I watched the Fred Brooks keynote that I blogged about, and here are my unedited notes:
Brooks invented the term “computer architecture”.
one programmer, two, ... many programmers. creeps up on you … the consequences
as your teams get larger, there’s no alternative to putting in process and control – HOW to put in without stifling creativity
process, control, and how to preserve cretivity
solo programming, easy to manage. one mind designing things. conceptual integrity. all in your mind … changes … you can get by as long as you continuously program – without documenting. if you put it away you’ll not remember it.
extreme programming – pair programming. Brooks thinks it’s great. 2 programmers working as 1. can produce more than working separately due to lower error rate. laurie williams study. a pair of people 15% person hours than one person doing the same job. 1-2 orders of magnitude fewer defects – finding bugs, fixing bugs, fixing bugs you put in when fixing the first bugs …
harlan mills suggested pair programming in 1971—brooks mentioned it in 1975 (in mythical man month)
in those days computing time was expensive so you only got one shots
from pairs to small teams (in the same place) teleconferencing is not the same as co-location, and may never be.
defining interfaces—more minds working on the problem
putting pieces back together … straightforward (not?)
two functions: (same in movie business, producer/director) manager/architect—even with teams of four: Brooks insists that two separate people: producer/director. producer – responsible for getting the job done; responsible for putting the resources together, negotiating with management, customers, etc. architect – responsible for technical integrity of the product; separating these roles, as they are full time jobs.
manager – vision. architect – design.
harlan mills proposes that for a small team 6-8 people: chief programmer, co-pilot that writes all code—pair programmer—the rest is support-people to support the others. conceptual integrity (reason). testing, documentation, interaction with code management process, etc—all supportive roles.
large teams: how large is large? more than 12? more than 20? is it a 100? OS360 1000 people i 8 locations of the world—too large (laughs). somewhere around 12 you have to split into subteams, with foremen, lead programmers—responsible for leading the subteams. 2 subteams & a manager for the whole thing—large team.
all interesting problems are large-scale problems. left chapel hill.
with the exception of OO, all the inventions are addressing the problems of scale and process.
message #1 – as you get to a large team, you have to have a formal methodology and means of control. turnover. communication among people who are there, and those who are no longer there. raise and formalize the level of documentation.
the hardest problem with a large team – how do you maintain the conceptual integrity of the product. making sure that all the decisions, micro-decisions, are made in a consistent way. why? the fundamental reason: one user, many builders – one user see one product. true for ease of learning, ease of routine usage for naive users and expert users. very important: try to figure out mechanisms for maintainging conceptual integrity.

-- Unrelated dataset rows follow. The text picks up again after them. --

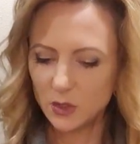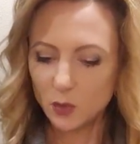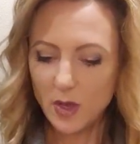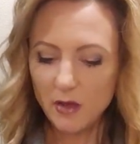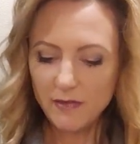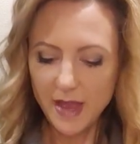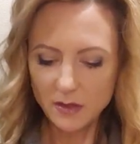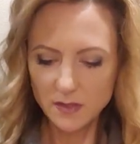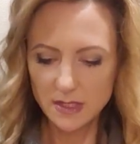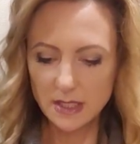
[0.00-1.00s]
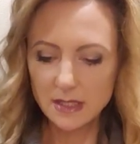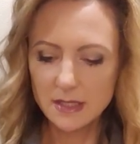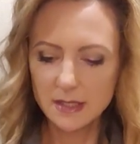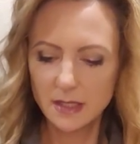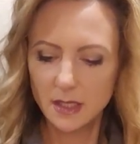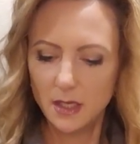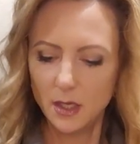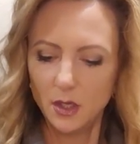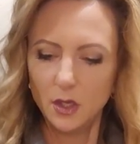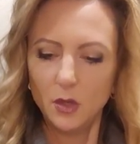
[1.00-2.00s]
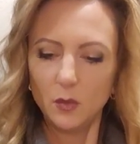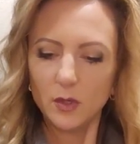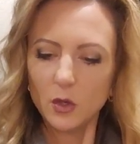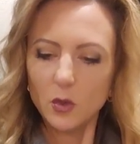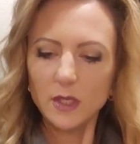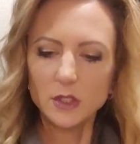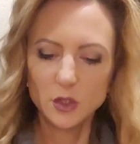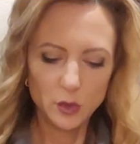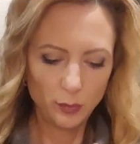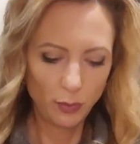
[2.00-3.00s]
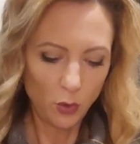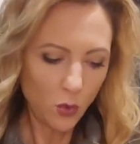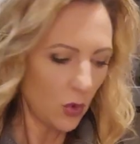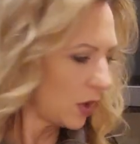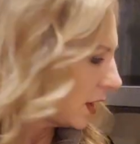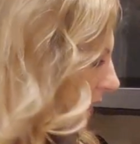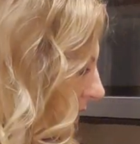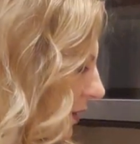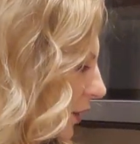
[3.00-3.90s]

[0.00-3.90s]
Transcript: 12 ounces, we're going to pour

the best mechanism brooks knows of: have an architect – chief technical designer – responsible for maintaining the conceptual integrity. of the user interface – what the user sees. same function as the architect of a building. an expert client. surrogate client. represents the client’s intrests. the users interests. “what is it the client really needs?” requires understanding clients, talking to clients.
formalize by writing down the assumtpions that are made of what the user’s doing. naive/expert users. writing this down is important and impossible from the point of view of getting it right. it’s better to be specific and wrong than vague in writing down this, because: if you’re specific and wrong, the other team members will challenge it—creates discussion. if it’s vague: everyone will read into it what they like. inconsistent set of ideas of the system—leads to poor conceptual integrity.
you can identify the assumptions … spend a little more determining whether the assumptions are good. 10% will turn out to be critical for the solution—but you don’t know which 10%.
the architect is a surrogate for the user, representative. expert, professional. user’s aren’t able to say what they want. imagination on the part of the architect.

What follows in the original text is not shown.